U People
Mar 24, 2011
(Hanifah Walidah and Olive Demetrius, USA, 2008, DV, 77 min)
Co-Presented by Central District Forum
Sponsored by KBCS 91.3FM
Post-film discussion moderated by Ralina Joseph of the University of Washington
Winner of the Jury Award at the IMAGE+NATION LGBT Film Festival in Canada, U People is an accidental documentary that brings you behind the scenes of an atypical music video shoot. Featuring an entire cast and crew of 30 gay and straight women, and transsexual people of color, the images the camera caught introduce a hilarious, candid and very human voice into the discussion of gender, race and sexuality within the black community.
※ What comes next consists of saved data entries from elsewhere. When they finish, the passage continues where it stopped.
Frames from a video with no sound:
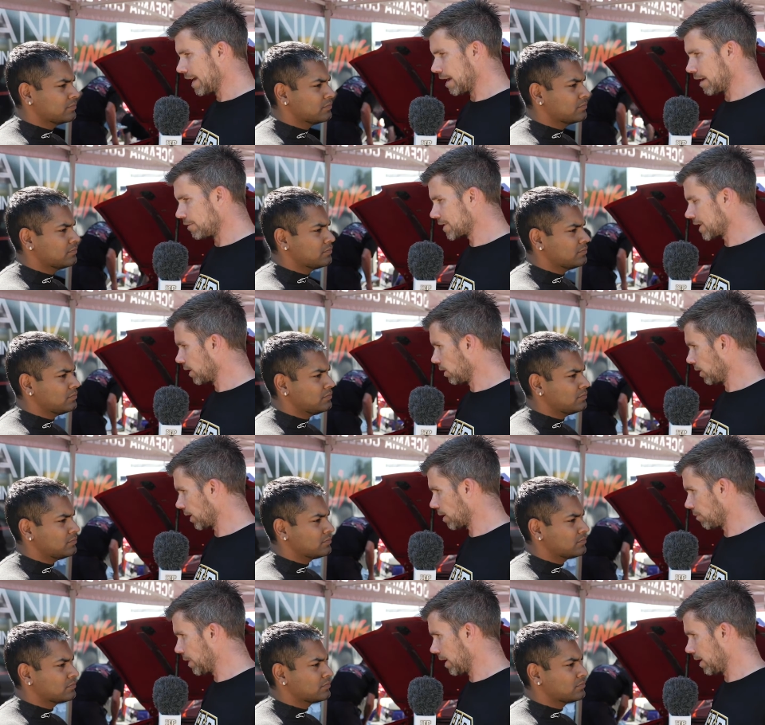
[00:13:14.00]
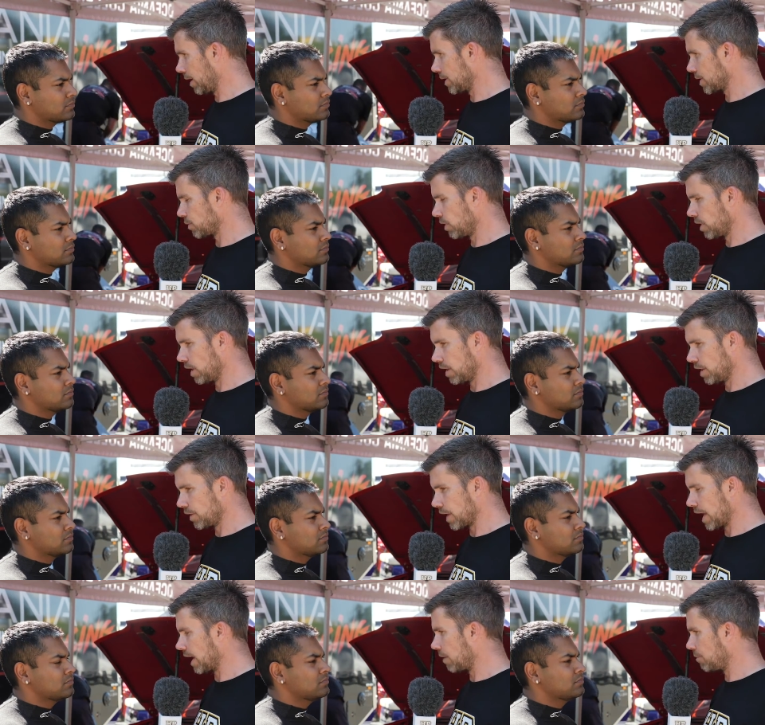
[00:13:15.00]
Speaker 1: And we've seen a lot of competitors
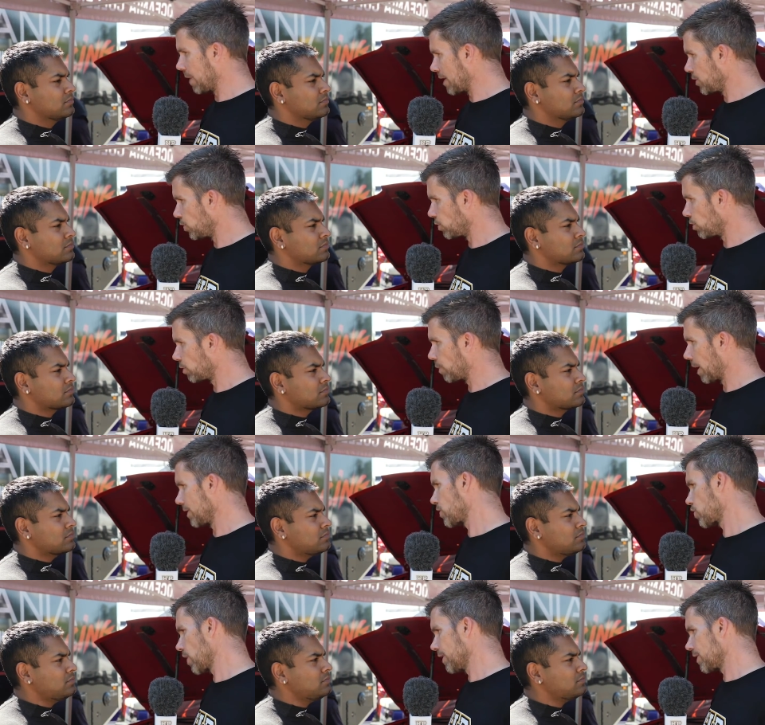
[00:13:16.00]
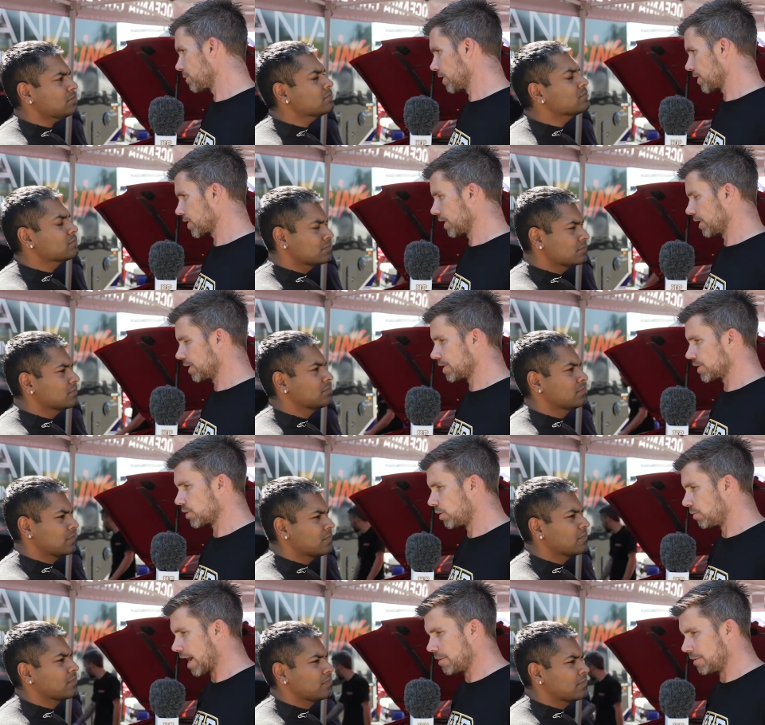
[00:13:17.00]
with manual-based transmissions,
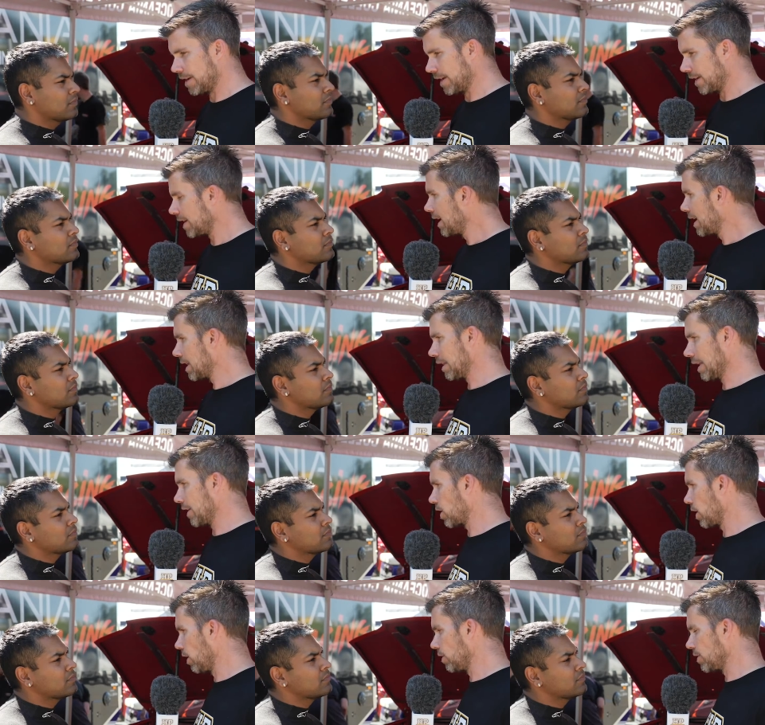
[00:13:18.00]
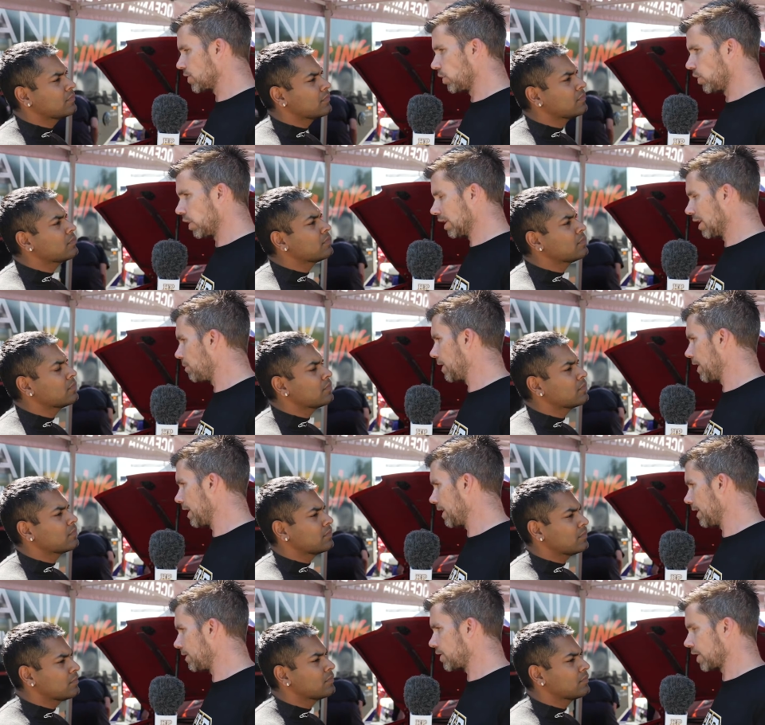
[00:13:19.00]
or maybe Lenco's or
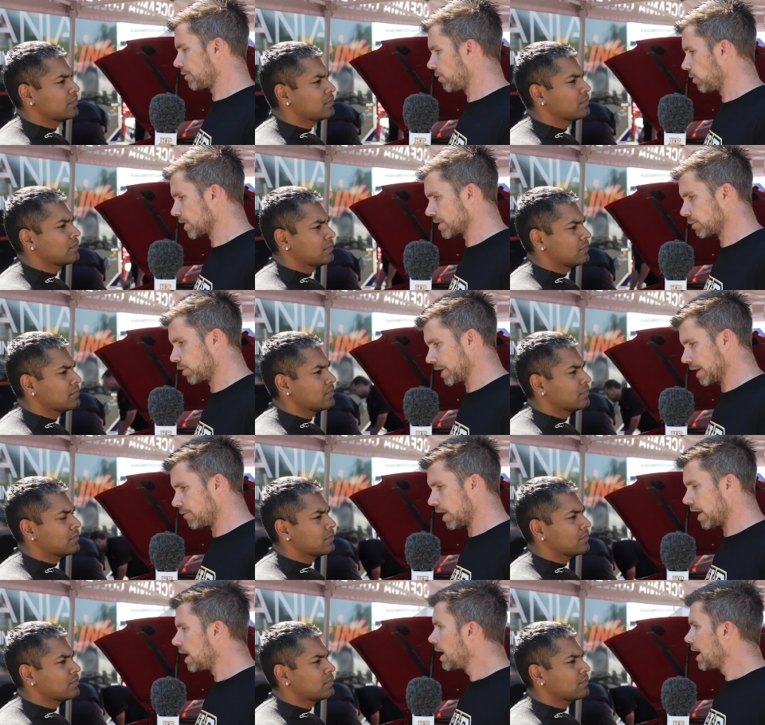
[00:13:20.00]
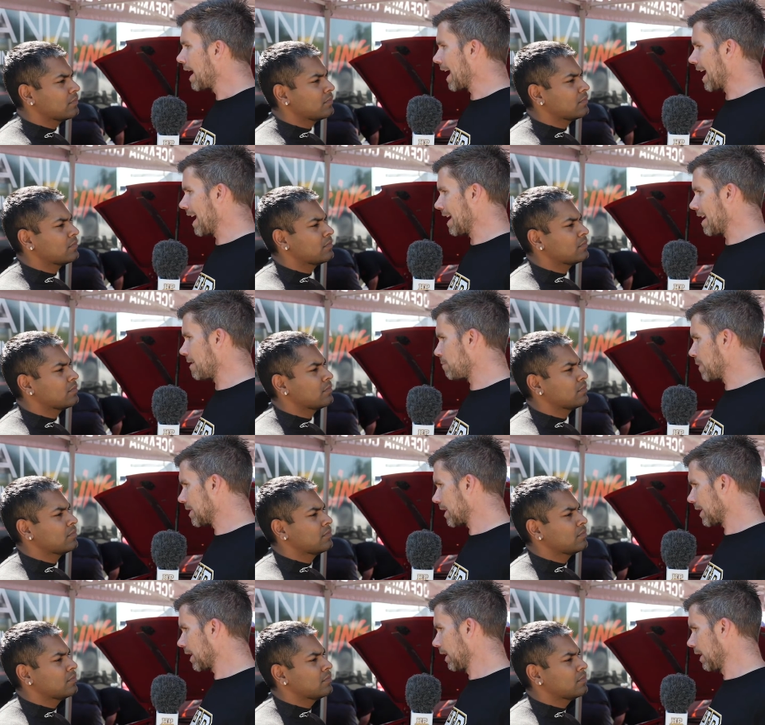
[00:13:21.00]
Liberty, G-Force, whatever, and
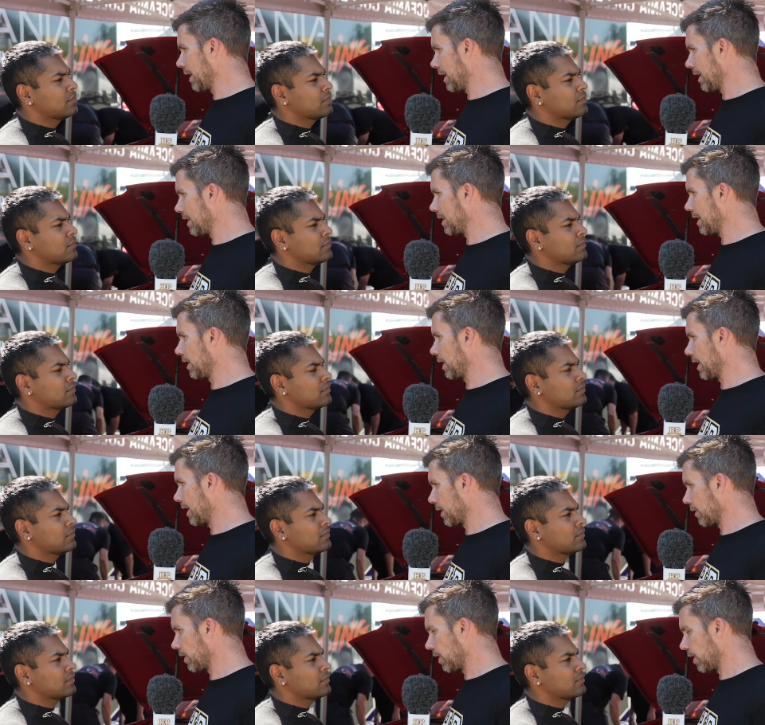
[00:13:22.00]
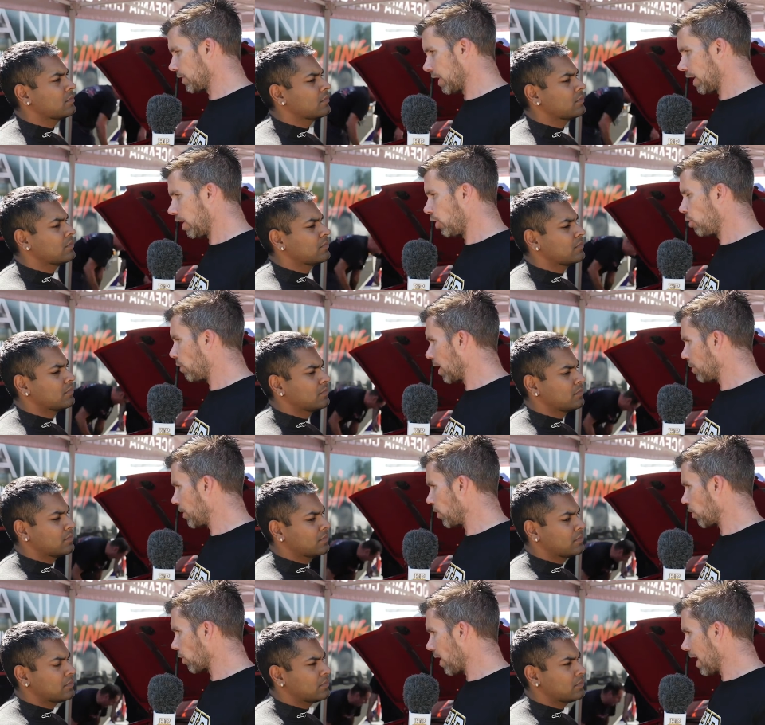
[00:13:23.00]
particularly getting out of the hole might
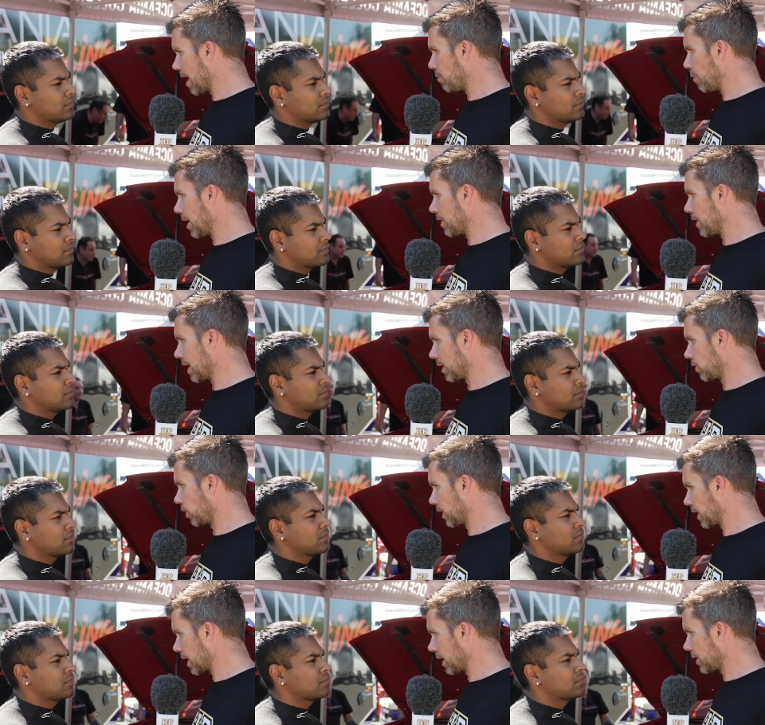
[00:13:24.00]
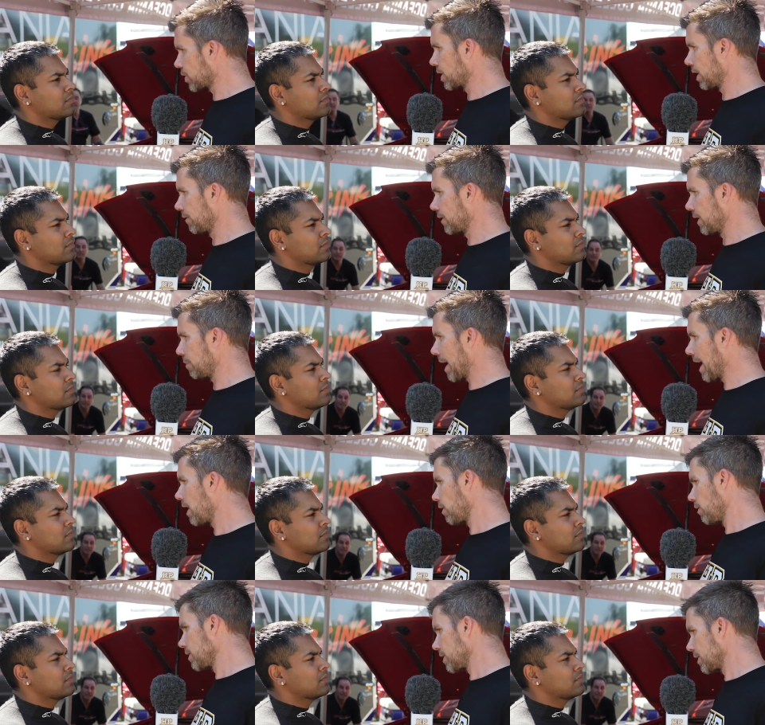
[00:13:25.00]
be all right, but then on the gear shift, the
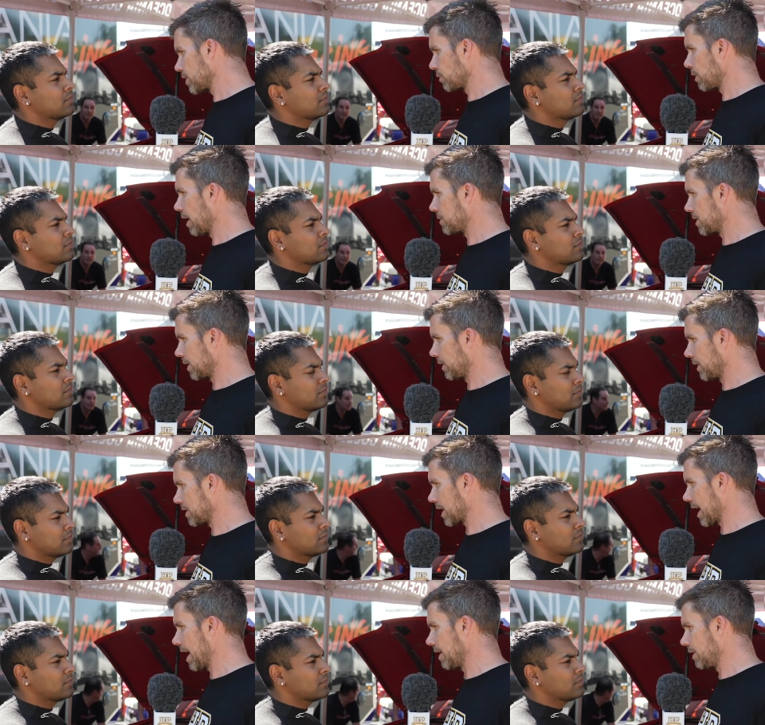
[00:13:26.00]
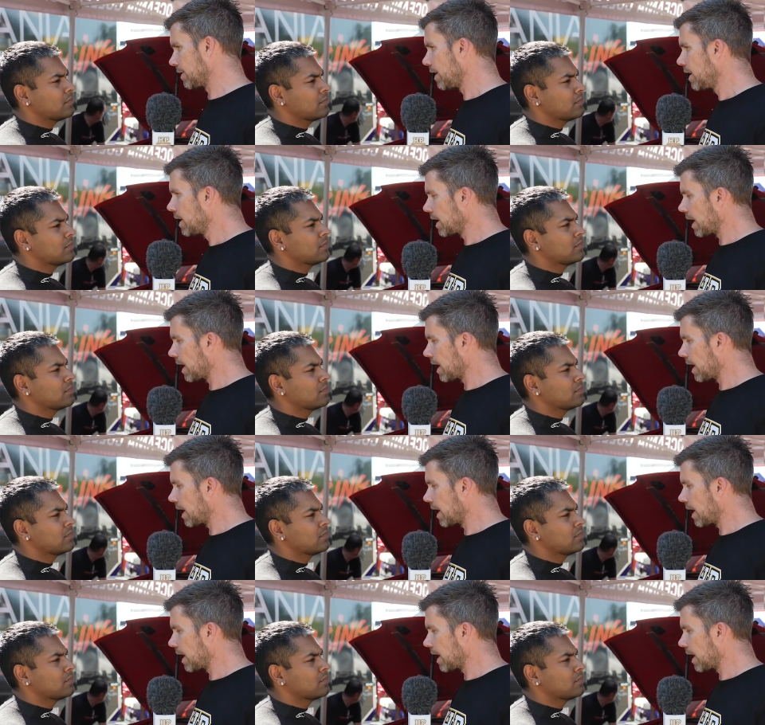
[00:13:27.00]
power is interrupted, and this can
“Hanifah Walidah speaks about black people and the gay community with a passion we associate with Zora Neale Hurston and Amira Baraka.” —Ntozake Shange, author of For Colored Girls Who Considered Suicide When The Rainbow Isn’t Enough
Post-film discussion moderated by Ralina Joseph, Assistant Professor, Department of Communications at UW. Dr. Joseph is broadly interested in contemporary representations of race, gender, and sexuality in the United States. She recently completed her book manuscript, Transcending Blackness: Reading Mixed-Race African American Representations in the New Millennium. Transcending Blacknesscritiques anti-black racism in 1998-2008 era pop culture representations of multiracial African Americans in television, film, the internet, and a memoir. This year, with the support of the Ford Foundation and the Woodrow Wilson Career Enhancement Fellowship, she is working on her second book project, Speaking Back: How Women of Color Resist Post-Identity Culture, an examination of iconic and “everyday” women of color’s resistance to “post-identity,” the ostensibly “after” moment of race and gender.